**What needs to be done:** Each entry below needs to be transcribed verbatim; the images should not appear.

*** Begin section ***

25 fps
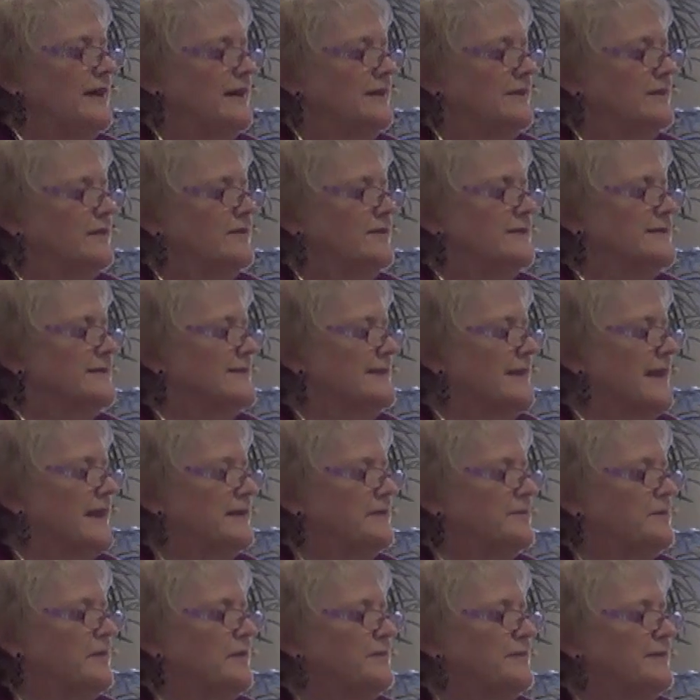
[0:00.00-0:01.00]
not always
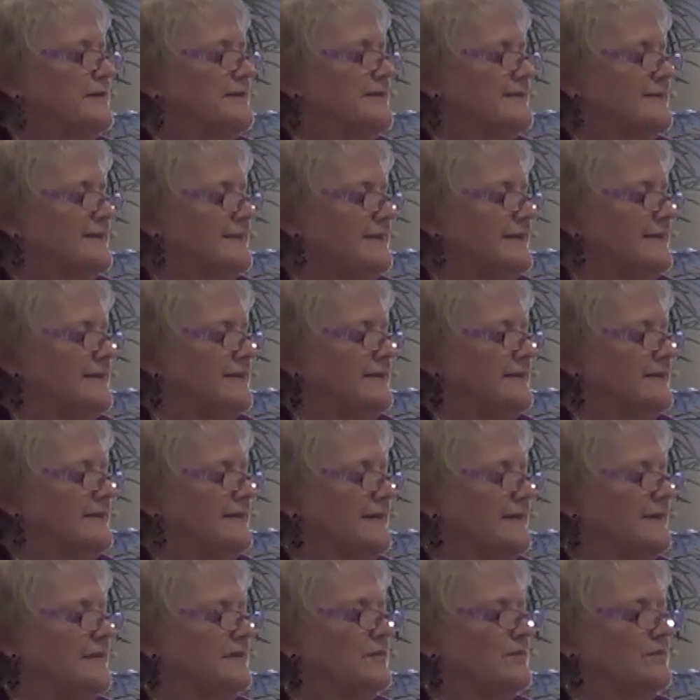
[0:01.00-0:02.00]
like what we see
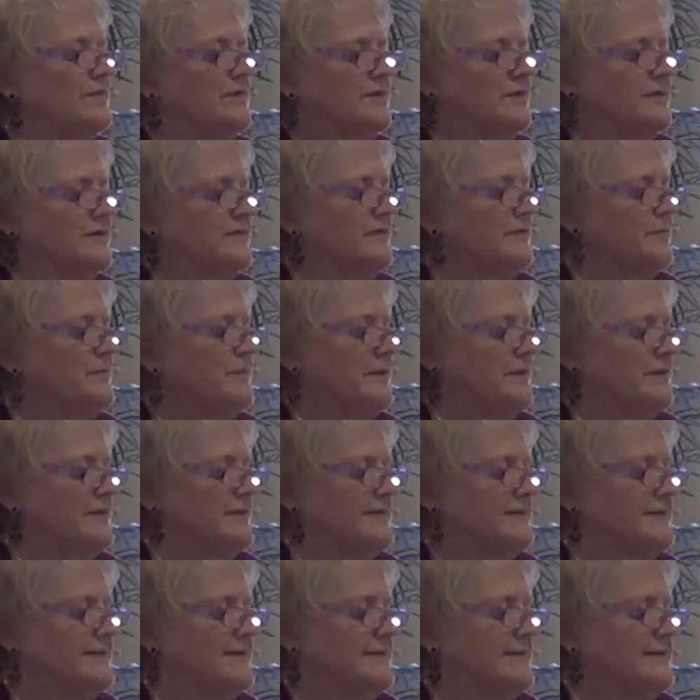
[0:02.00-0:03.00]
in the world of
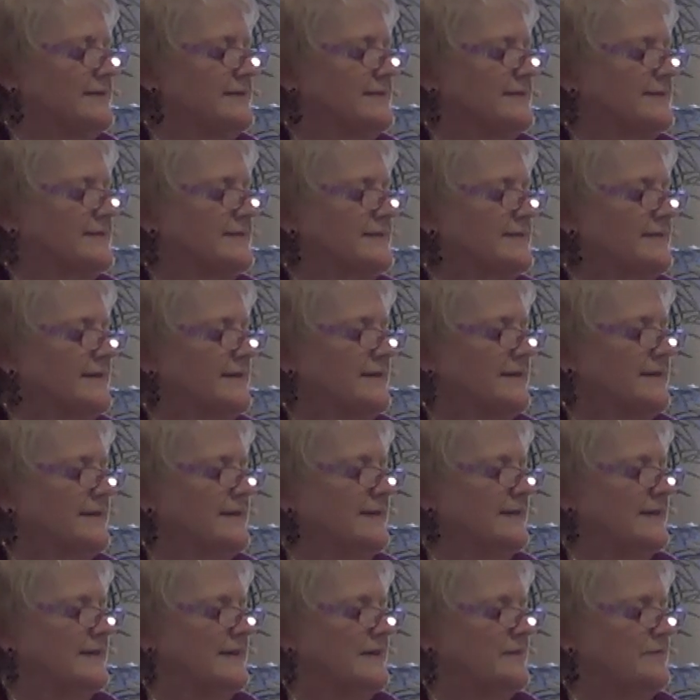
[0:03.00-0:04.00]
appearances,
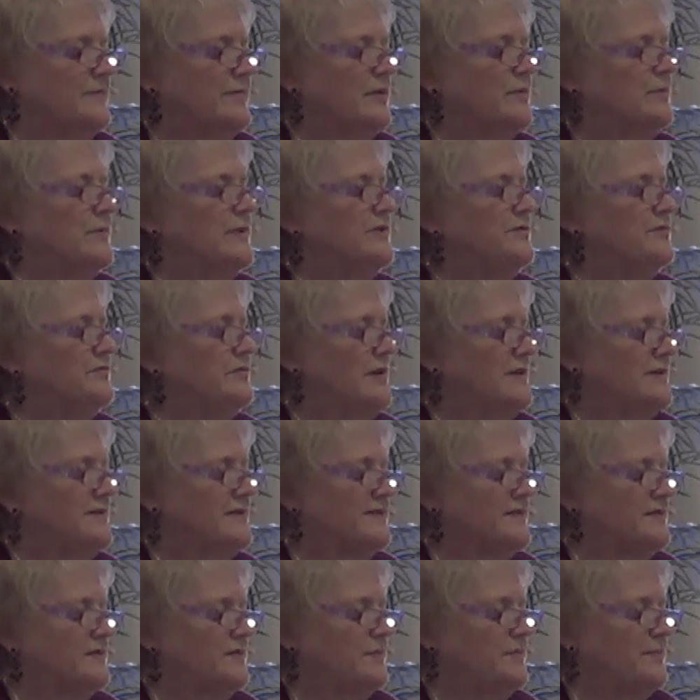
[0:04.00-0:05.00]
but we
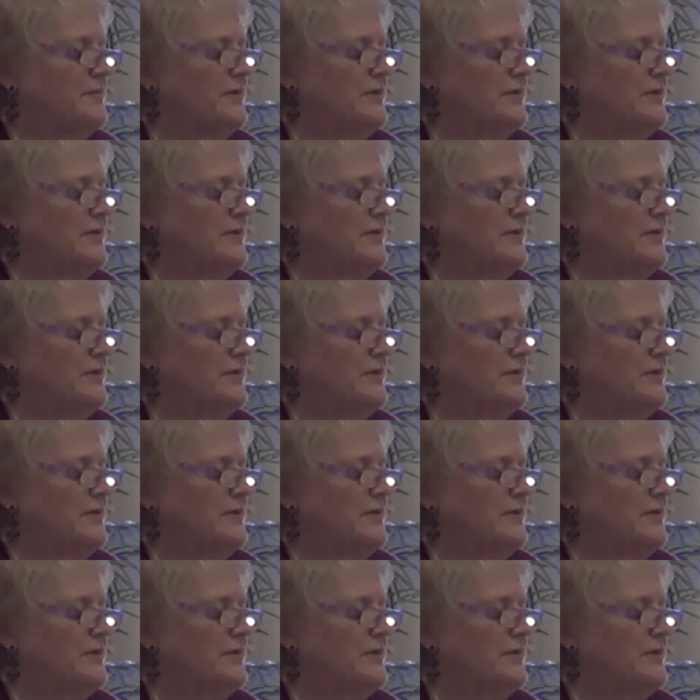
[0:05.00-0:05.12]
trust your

*** End section ***

**Answer to this problem:**
25 fps
[0:00.00-0:01.00]
not always
[0:01.00-0:02.00]
like what we see
[0:02.00-0:03.00]
in the world of
[0:03.00-0:04.00]
appearances,
[0:04.00-0:05.00]
but we
[0:05.00-0:05.12]
trust your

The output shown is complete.